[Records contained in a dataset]
= Beginning of Section =
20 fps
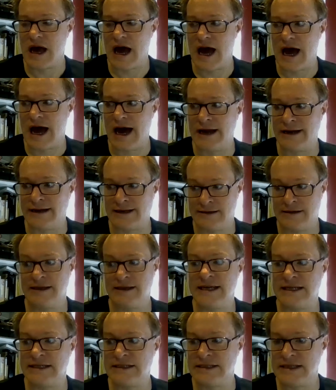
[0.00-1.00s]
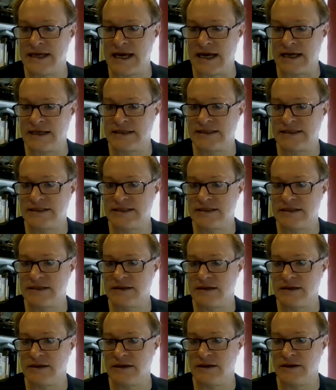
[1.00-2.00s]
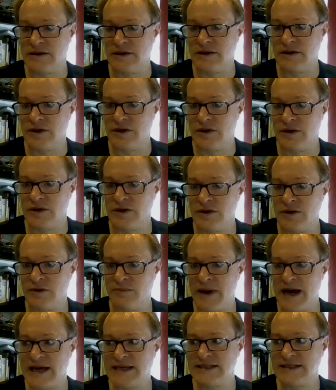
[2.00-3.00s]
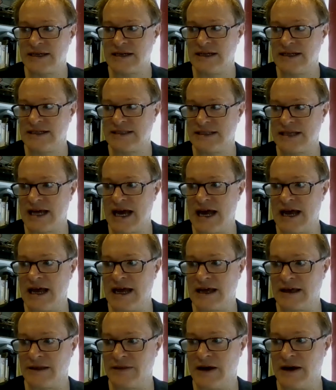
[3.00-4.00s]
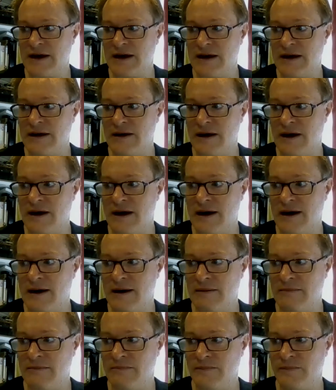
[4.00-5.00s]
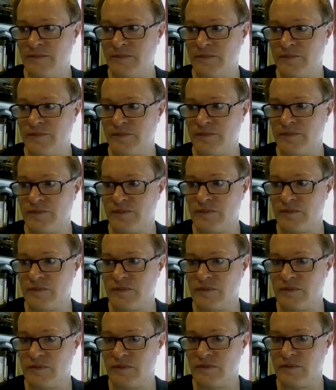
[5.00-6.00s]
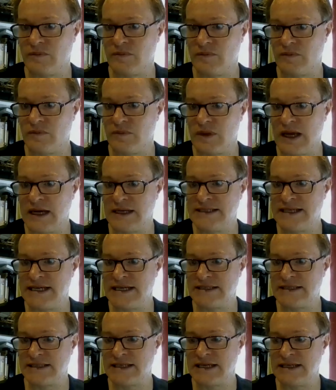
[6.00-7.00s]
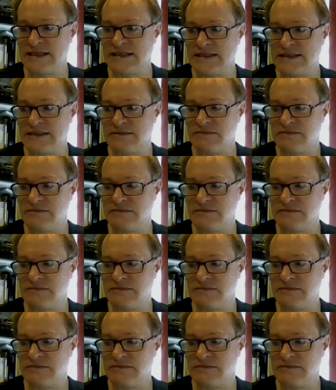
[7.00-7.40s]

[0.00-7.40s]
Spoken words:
a clean disk, you're basically saying that a disk is,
= End of Section =
Brief: Reproduce exactly, without any picture, the lines from the one bearing "[2.00-3.00s]" to the last line of the records above.

Solution below:
[2.00-3.00s]
[3.00-4.00s]
[4.00-5.00s]
[5.00-6.00s]
[6.00-7.00s]
[7.00-7.40s]

[0.00-7.40s]
Spoken words:
a clean disk, you're basically saying that a disk is,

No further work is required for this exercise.